Selon les organisations signataires, la composition actuelle du gouvernement met en évidence une faible présence féminine. Elles indiquent que sur un exécutif composé de trente ministres, seules quatre femmes ont été nommées, dont deux à des postes de ministres déléguées. Elles regrettent également l’absence de femmes à la tête de ministères dits de souveraineté.
Les organisations estiment que cette configuration ne reflète ni les compétences des femmes sénégalaises ni leur rôle central dans les secteurs économiques, sociaux et politiques du pays. Elles rappellent que les femmes représentent une part significative de la population et participent activement au développement national.
Le collectif souligne par ailleurs un écart entre cette situation et les engagements nationaux et internationaux du Sénégal en matière d’égalité de genre, notamment les instruments juridiques relatifs à la parité et à la promotion des droits des femmes.

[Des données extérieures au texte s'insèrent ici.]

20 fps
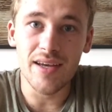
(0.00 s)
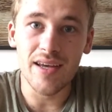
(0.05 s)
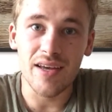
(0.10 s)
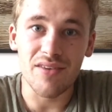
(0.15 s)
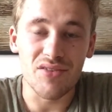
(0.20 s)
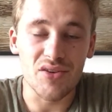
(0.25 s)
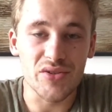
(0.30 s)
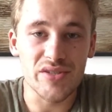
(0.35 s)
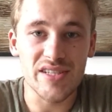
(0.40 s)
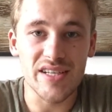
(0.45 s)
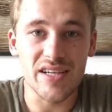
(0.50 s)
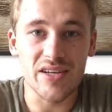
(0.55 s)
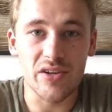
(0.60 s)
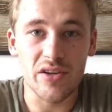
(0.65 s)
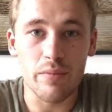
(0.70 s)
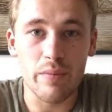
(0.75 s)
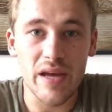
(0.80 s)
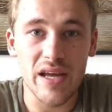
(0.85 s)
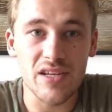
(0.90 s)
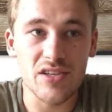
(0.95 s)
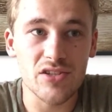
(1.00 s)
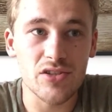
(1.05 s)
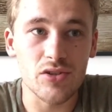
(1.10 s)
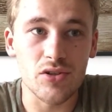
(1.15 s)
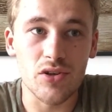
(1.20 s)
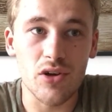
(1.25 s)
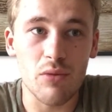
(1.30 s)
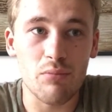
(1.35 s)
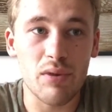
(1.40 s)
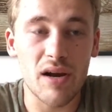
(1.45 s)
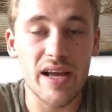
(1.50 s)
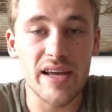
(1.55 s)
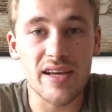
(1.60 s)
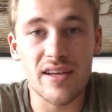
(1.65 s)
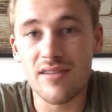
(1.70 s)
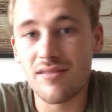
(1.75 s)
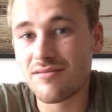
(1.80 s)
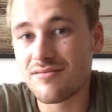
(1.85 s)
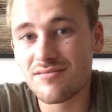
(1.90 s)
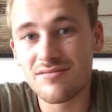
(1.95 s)
If you're sitting on the bench or not
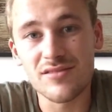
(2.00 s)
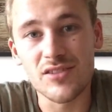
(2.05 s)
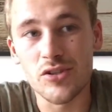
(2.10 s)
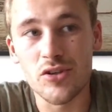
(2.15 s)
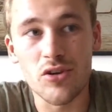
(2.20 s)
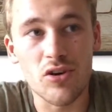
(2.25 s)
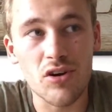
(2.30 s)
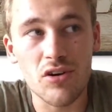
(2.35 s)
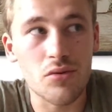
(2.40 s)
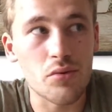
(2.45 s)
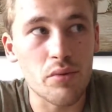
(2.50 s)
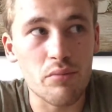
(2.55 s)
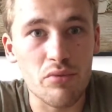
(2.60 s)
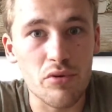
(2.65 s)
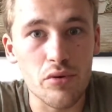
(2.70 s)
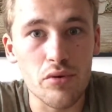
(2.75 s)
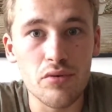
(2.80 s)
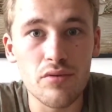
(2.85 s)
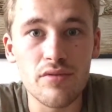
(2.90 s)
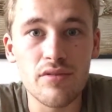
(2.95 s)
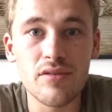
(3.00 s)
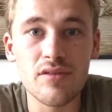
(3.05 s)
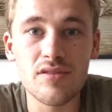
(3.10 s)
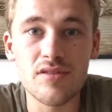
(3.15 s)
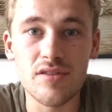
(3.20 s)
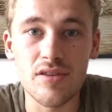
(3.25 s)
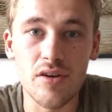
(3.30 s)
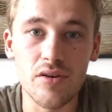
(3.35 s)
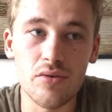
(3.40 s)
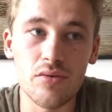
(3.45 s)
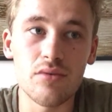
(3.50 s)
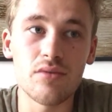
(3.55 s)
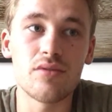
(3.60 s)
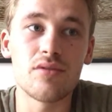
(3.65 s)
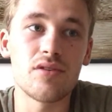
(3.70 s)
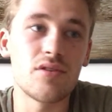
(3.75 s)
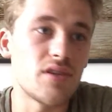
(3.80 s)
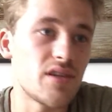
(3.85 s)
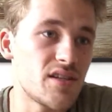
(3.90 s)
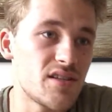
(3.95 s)
playing, you're not going to improve. So
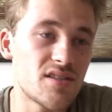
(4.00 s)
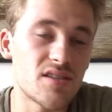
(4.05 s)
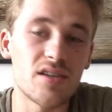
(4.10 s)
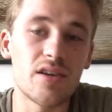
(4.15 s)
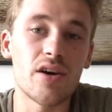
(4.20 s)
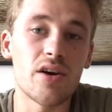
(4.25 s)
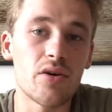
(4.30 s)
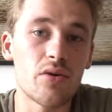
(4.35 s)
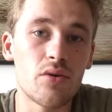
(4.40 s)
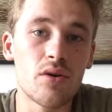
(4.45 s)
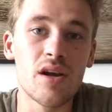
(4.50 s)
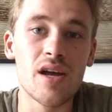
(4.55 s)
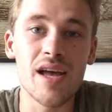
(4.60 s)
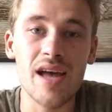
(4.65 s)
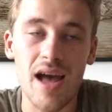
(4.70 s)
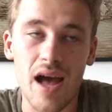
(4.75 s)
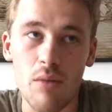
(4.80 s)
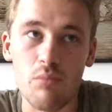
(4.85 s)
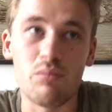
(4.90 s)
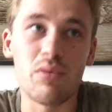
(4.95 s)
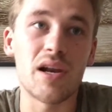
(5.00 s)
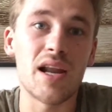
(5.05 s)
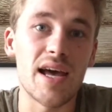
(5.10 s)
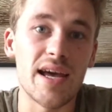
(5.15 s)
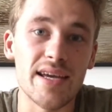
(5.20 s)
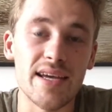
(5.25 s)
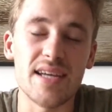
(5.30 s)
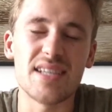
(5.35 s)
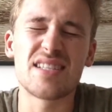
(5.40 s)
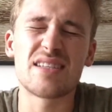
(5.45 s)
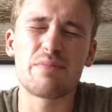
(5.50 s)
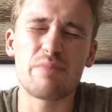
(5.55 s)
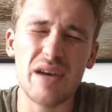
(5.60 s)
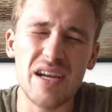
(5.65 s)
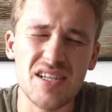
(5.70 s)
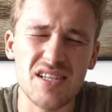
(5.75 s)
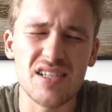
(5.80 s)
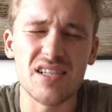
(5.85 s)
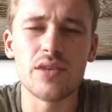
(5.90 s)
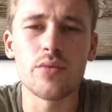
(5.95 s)
you need to go and play,
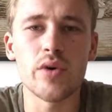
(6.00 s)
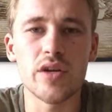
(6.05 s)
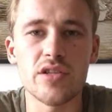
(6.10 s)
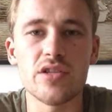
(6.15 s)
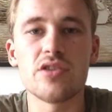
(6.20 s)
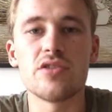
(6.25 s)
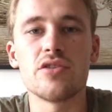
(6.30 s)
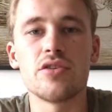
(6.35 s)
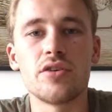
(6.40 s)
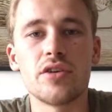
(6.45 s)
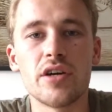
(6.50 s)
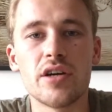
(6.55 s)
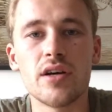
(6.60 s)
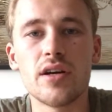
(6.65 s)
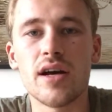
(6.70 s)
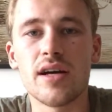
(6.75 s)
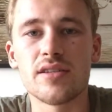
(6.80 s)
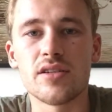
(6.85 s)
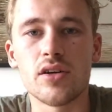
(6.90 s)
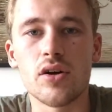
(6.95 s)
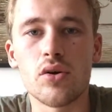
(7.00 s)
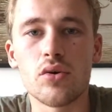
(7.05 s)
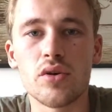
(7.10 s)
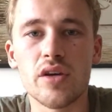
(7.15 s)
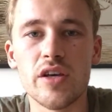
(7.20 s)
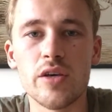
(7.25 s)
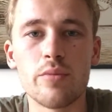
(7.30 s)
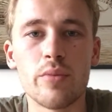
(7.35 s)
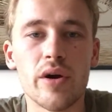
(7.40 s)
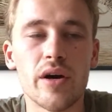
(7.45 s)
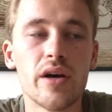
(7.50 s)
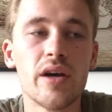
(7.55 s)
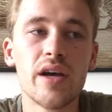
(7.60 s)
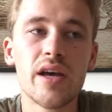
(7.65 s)
especially when you're younger as a goalkeeper.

Au-delà du constat chiffré, les signataires considèrent que la question de la représentation féminine dans les instances de décision constitue un enjeu de gouvernance et de justice sociale. Ils estiment qu’une participation équilibrée des femmes est un facteur essentiel pour renforcer l’inclusivité et l’efficacité des politiques publiques.
Dans leur déclaration, les organisations formulent plusieurs recommandations à l’endroit des autorités. Elles appellent notamment à un renforcement de la présence des femmes dans les postes ministériels et les hautes fonctions de l’administration, ainsi qu’au respect des dispositions légales et engagements internationaux en matière d’égalité entre les sexes.
Elles demandent également la mise en place de mécanismes institutionnels visant à garantir une participation durable des femmes aux processus de décision, ainsi qu’une meilleure valorisation des compétences féminines dans les secteurs stratégiques de l’État.
Enfin, les organisations signataires disent rester ouvertes au dialogue avec les autorités publiques et sollicitent une audience auprès du chef de l’État afin de présenter leurs préoccupations et proposer des pistes de réforme. Elles estiment que la construction d’un développement durable et inclusif passe nécessairement par une participation accrue des femmes à tous les niveaux de décision.